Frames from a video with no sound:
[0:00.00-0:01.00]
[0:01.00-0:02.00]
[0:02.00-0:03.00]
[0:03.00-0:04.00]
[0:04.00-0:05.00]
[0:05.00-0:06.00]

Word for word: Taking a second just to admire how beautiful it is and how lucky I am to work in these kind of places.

● ● ●

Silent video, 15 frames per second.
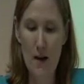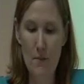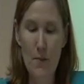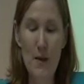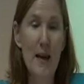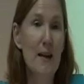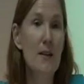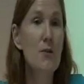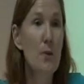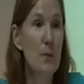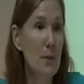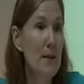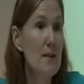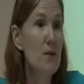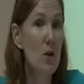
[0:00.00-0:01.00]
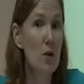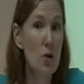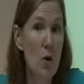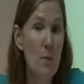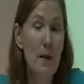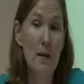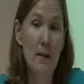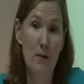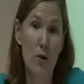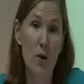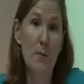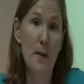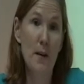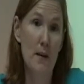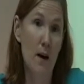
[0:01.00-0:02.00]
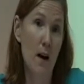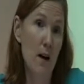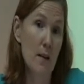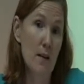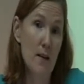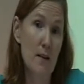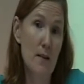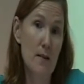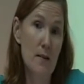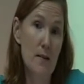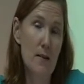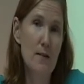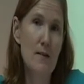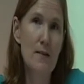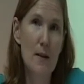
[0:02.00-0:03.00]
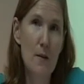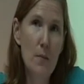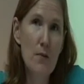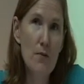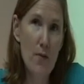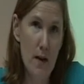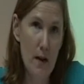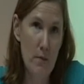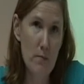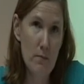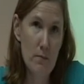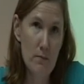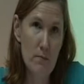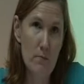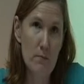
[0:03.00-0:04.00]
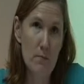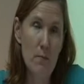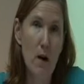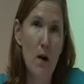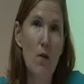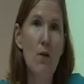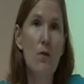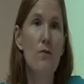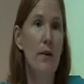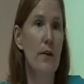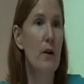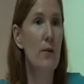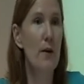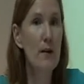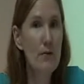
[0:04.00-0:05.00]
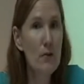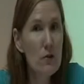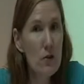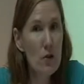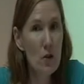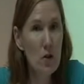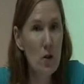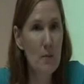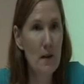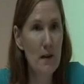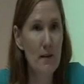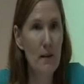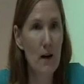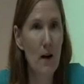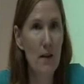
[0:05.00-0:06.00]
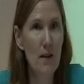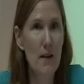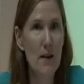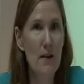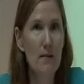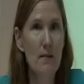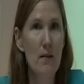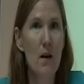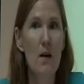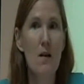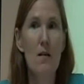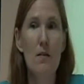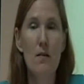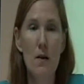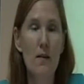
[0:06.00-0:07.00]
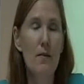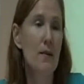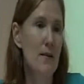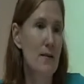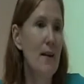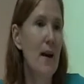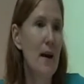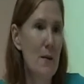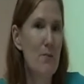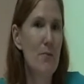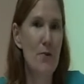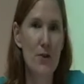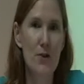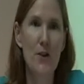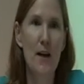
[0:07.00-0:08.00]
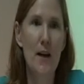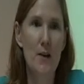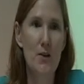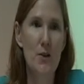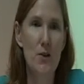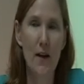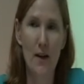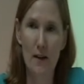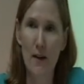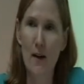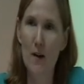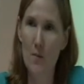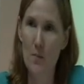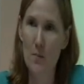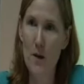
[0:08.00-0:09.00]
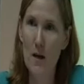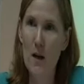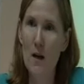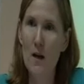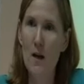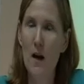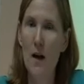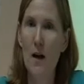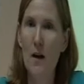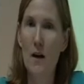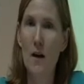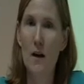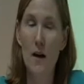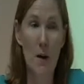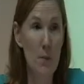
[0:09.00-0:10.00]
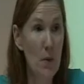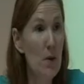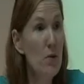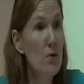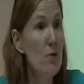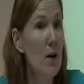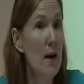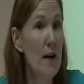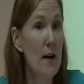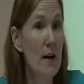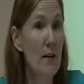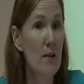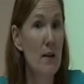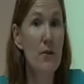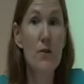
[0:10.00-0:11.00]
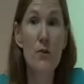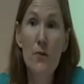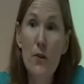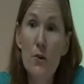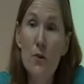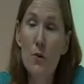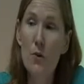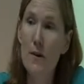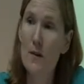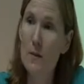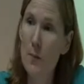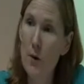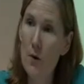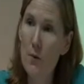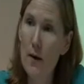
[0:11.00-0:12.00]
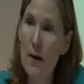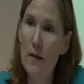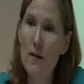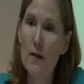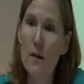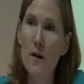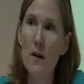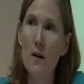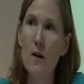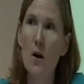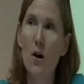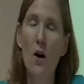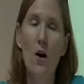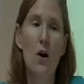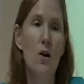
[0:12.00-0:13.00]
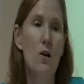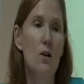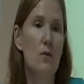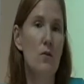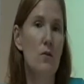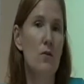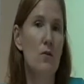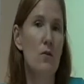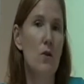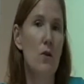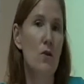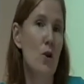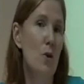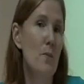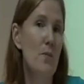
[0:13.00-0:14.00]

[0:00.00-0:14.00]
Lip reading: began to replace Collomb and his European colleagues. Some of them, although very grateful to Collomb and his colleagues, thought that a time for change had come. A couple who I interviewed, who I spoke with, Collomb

● ● ●

▶ **Required work**
Leaving every picture aside, reproduce exactly the lines above from the one with "[0:07.00-0:08.00]" up to and including the one with "Lip reading: began", and no others.

▶ **Exercise response**
[0:07.00-0:08.00]
[0:08.00-0:09.00]
[0:09.00-0:10.00]
[0:10.00-0:11.00]
[0:11.00-0:12.00]
[0:12.00-0:13.00]
[0:13.00-0:14.00]

[0:00.00-0:14.00]
Lip reading: began to replace Collomb and his European colleagues. Some of them, although very grateful to Collomb and his colleagues, thought that a time for change had come. A couple who I interviewed, who I spoke with, Collomb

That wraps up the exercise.